◆ Your assignment:
All entries are to be transcribed verbatim, but images are not carried over.

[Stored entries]
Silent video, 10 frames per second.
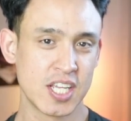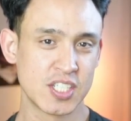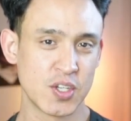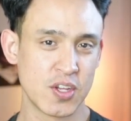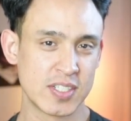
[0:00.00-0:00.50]

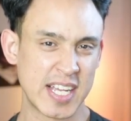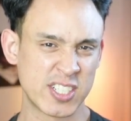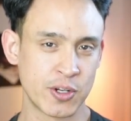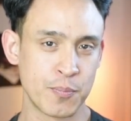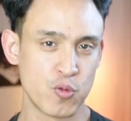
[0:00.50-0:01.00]
so there's
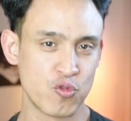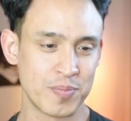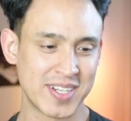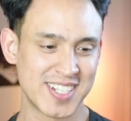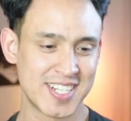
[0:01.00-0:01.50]
extra
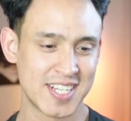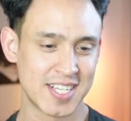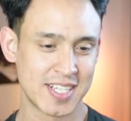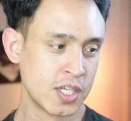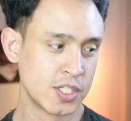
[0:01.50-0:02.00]
movement.
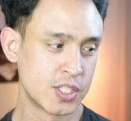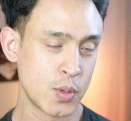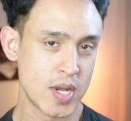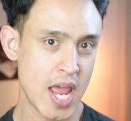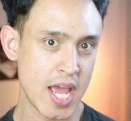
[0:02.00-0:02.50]
So
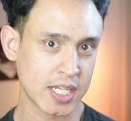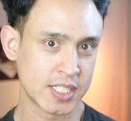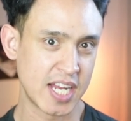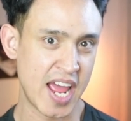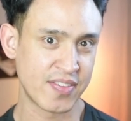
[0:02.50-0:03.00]

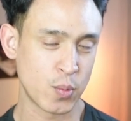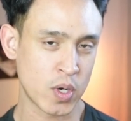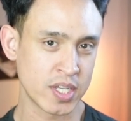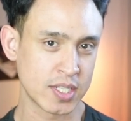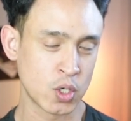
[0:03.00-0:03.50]
next, I had to work on the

◆ The answer:
Silent video, 10 frames per second.
[0:00.00-0:00.50]

[0:00.50-0:01.00]
so there's
[0:01.00-0:01.50]
extra
[0:01.50-0:02.00]
movement.
[0:02.00-0:02.50]
So
[0:02.50-0:03.00]

[0:03.00-0:03.50]
next, I had to work on the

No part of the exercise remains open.